Reputation: 25
I have a dynamically created Spark Dataframe where I need to filter the Dataframe when any of the columns are "False" and store it in one table and store the row where none of the columns are false in one table. Column names and number of columns will never be known.
For example, if my table is
Col1 Col2 Col3
Row1 True False False
Row2 True True True
Row3 False False True
Row4 False False False
Output should be Table 1:
Col1 Col2 Col3
Row1 True False False
Row3 False False True
Row4 False False False
and Table 2
Col1 Col2 Col3
Row2 True True True
I have tried:
val columns: Array[String] = testDF.columns
val seqDfs: Seq[DataFrame] = columns.map(name => df.filter(s"$name == 'False'"))
val output: DataFrame = seqDfs.reduceRight(_ union _)
But it returns a lot of duplicate values and even if I clear the duplicate values, it wouldn't help me in creating table 2 as all rows in table 2 need to be true.
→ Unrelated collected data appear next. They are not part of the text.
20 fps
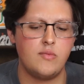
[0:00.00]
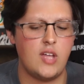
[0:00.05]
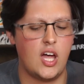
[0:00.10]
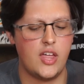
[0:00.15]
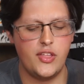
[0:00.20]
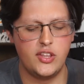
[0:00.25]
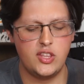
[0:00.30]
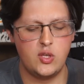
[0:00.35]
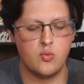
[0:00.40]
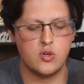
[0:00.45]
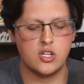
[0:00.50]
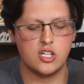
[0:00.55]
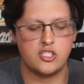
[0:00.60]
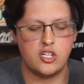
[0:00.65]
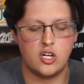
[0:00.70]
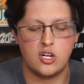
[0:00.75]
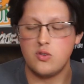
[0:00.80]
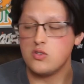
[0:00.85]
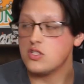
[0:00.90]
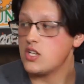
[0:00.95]
I thought the
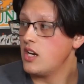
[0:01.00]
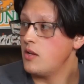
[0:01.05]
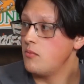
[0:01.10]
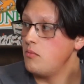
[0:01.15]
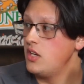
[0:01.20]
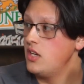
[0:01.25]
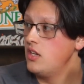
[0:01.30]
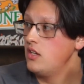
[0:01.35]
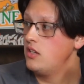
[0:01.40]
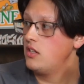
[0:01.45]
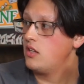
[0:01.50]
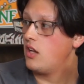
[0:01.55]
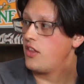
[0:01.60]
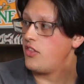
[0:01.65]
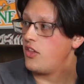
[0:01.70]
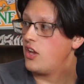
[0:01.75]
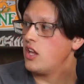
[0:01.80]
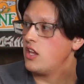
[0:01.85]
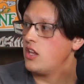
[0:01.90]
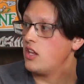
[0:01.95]
rigatoni was kind of mid. I
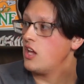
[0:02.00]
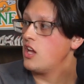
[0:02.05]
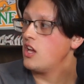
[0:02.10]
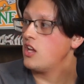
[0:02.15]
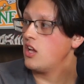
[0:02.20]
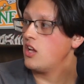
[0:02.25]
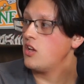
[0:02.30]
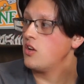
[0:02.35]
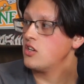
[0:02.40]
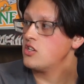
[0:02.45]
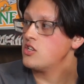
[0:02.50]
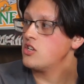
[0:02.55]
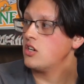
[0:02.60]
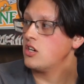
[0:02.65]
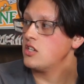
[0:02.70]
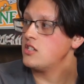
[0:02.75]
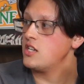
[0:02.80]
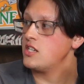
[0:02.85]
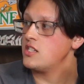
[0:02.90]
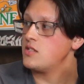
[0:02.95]
thought it could have
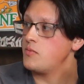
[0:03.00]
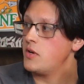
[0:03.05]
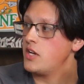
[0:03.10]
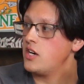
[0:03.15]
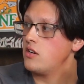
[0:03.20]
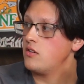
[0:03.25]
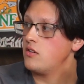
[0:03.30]
tasted better.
Any help will be appreciated. Thanks!
Upvotes: 0
Views: 1842
Reputation: 19348
Here's code to create your DataFrame:
val df = Seq(
(true, false, false),
(true, true, true),
(false, false, true),
(false, false, false)
).toDF("col1", "col2", "col3")
Let's append an all_true
column:
val columns = df.columns
val df2 = df.withColumn("all_true", columns.map(col(_).===(true)).reduceLeft(_.&&(_)))
Here's the DataFrame with all true values:
df2.where($"all_true" === true).drop("all_true").show()
+----+----+----+
|col1|col2|col3|
+----+----+----+
|true|true|true|
+----+----+----+
Here's the DataFrame with values that are not all true:
df2.where($"all_true" === false).drop("all_true").show()
+-----+-----+-----+
| col1| col2| col3|
+-----+-----+-----+
| true|false|false|
|false|false| true|
|false|false|false|
+-----+-----+-----+
Great question, welcome to StackOverflow ;)
BTW, spark-daria has a multiEquals()
function where I grabbed this code, see this file.
Upvotes: 2